Your first step is to check your custody agreement in your divorce decree. This will outline the limits to what each parent is able to do without the consent of the other parent. For example, can either of you take the child on a trip out of the country without the consent of both parents? You could also have a provision limiting each parent's ability to travel with their child, even within states or cities.

Check to see if you must give permission in order for the child to travel with their other parent. If there is anything written in the custody agreement that prevents either parent from taking the child anywhere either parent feels uncomfortable with, this can be enforced by the courts. If simply talking to your ex-spouse doesn't change their minds about their trip, contact your lawyer to see about getting the courts to enforce the agreement.

Negotiate Revisions To The Agreement

If you find there are no restrictions on travel with your child for either spouse, but you still feel uncomfortable with where your ex-spouse wishes to take your child, then contact your lawyer and have them draw up a revision to the agreement. This will need to be negotiated with your ex-spouse as to what will change.

If your ex-spouse does not want to cooperate and won't work with you to negotiate revisions to provide more restrictions into the custody agreement, then you can have your lawyer file the necessary papers to take them back to court. You can request a modification to the custody agreement through the judge. You will have to explain to the judge why you feel it's necessary to make the revisions. You must provide proof that your child would be in danger if they traveled to the destination your ex-spouse wants to go.
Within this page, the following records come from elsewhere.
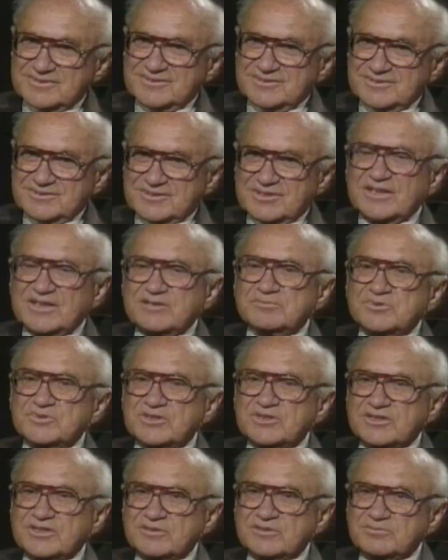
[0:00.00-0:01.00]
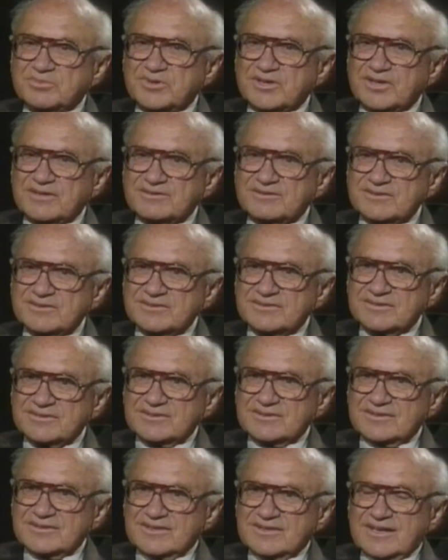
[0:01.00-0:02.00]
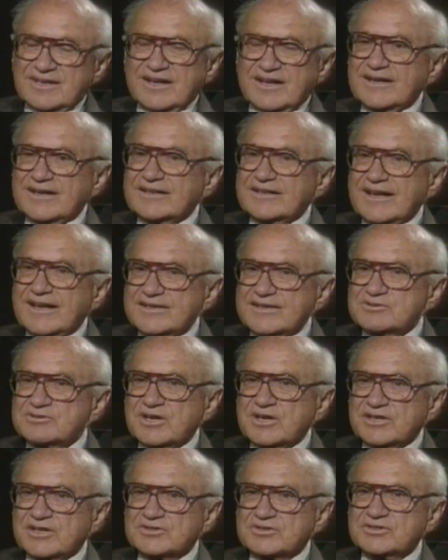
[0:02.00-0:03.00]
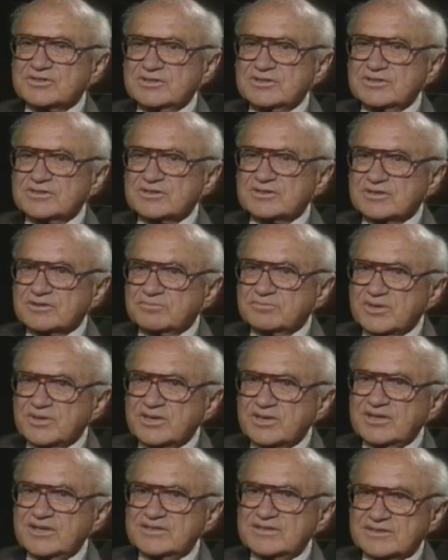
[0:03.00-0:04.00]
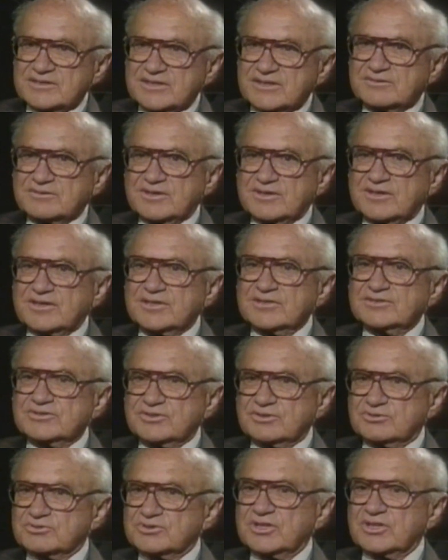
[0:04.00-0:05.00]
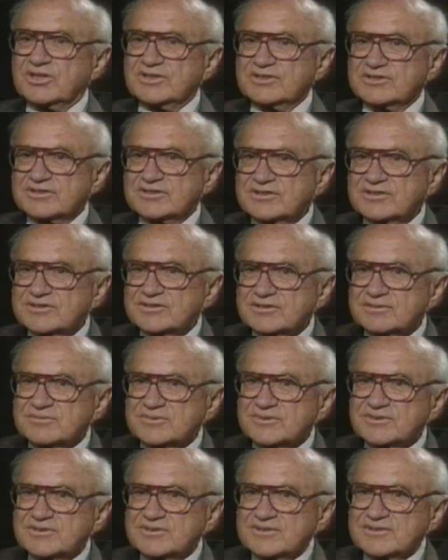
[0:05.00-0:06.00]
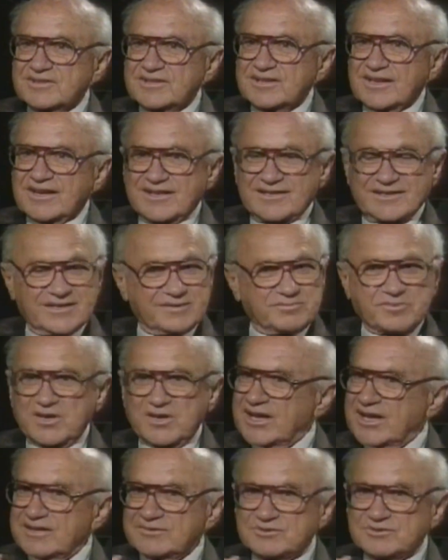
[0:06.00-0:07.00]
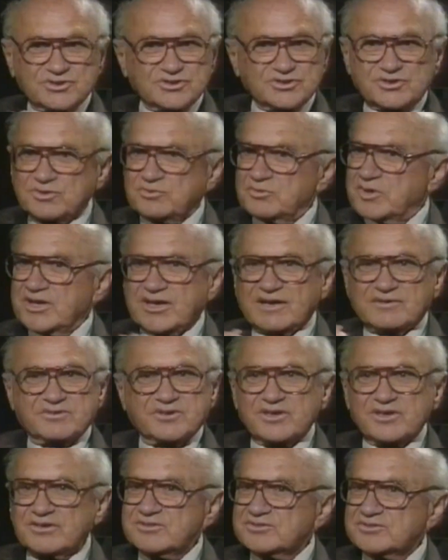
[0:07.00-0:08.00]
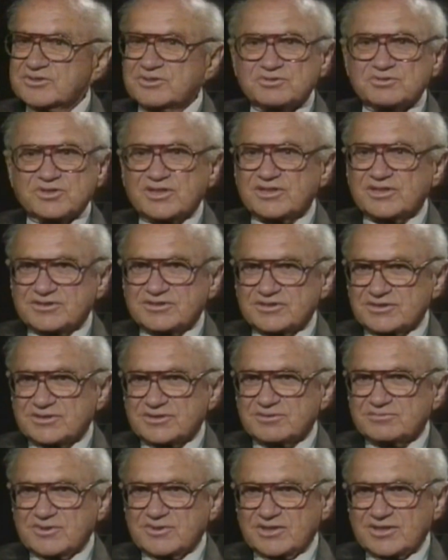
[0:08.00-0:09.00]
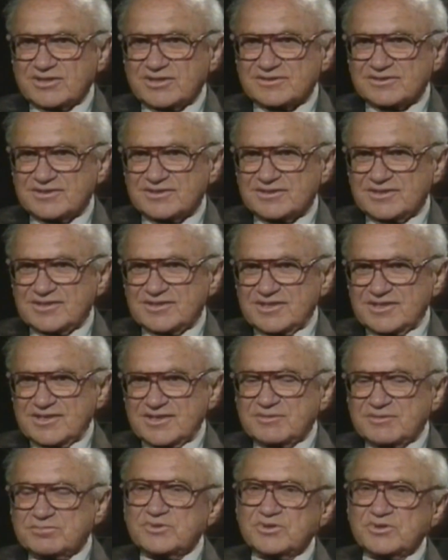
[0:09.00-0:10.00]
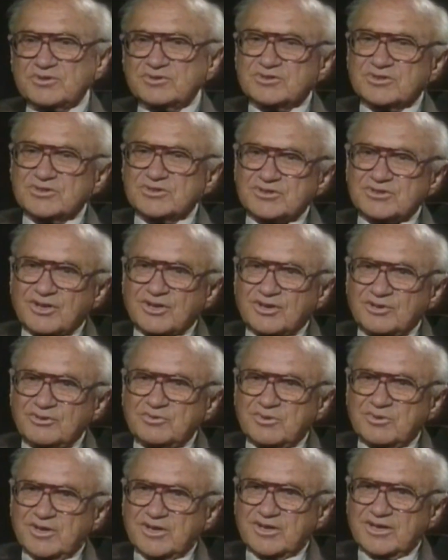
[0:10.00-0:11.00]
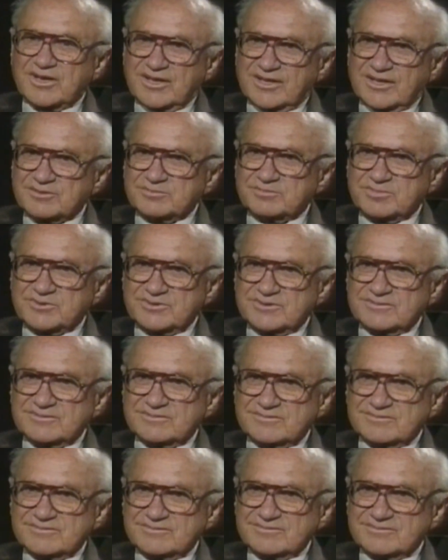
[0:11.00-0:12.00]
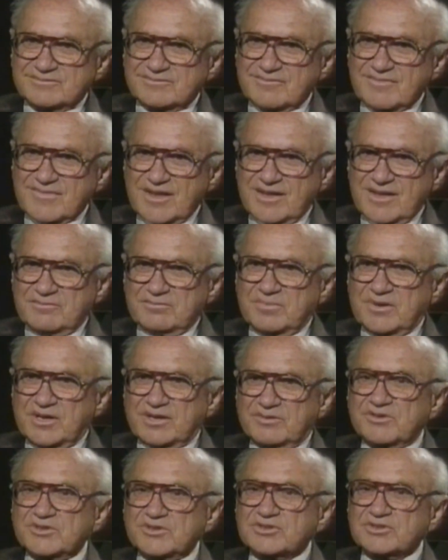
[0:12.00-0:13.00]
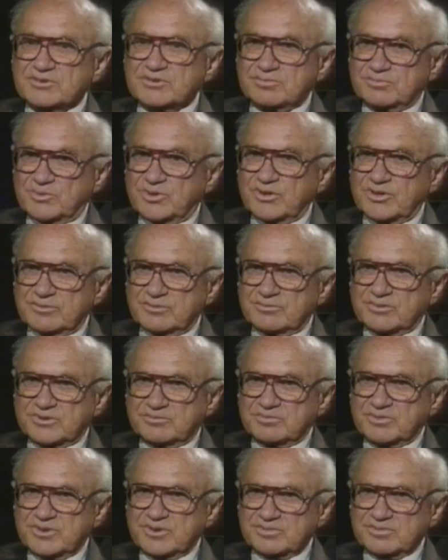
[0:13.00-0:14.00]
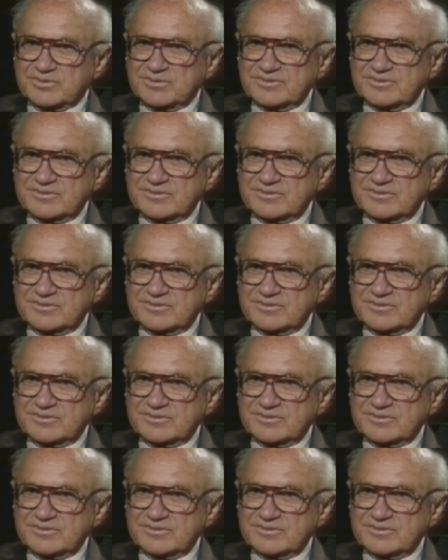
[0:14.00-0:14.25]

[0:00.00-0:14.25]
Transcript: 10% in private, and education is a completely centralized, socialized system. And it behaves just the way every other socialized system does. It produces a low-quality output, benefits a small number of people,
The judge will look through your documents and listen to your explanation. They will decide whether this trip is in the best interest of your child. They will look to see if their other parent is unduly placing them in danger with this trip and rule accordingly. They could place travel restrictions on your custody agreement or even limit the time that that parent sees the child. This is true if they have a history of disregarding the child's welfare.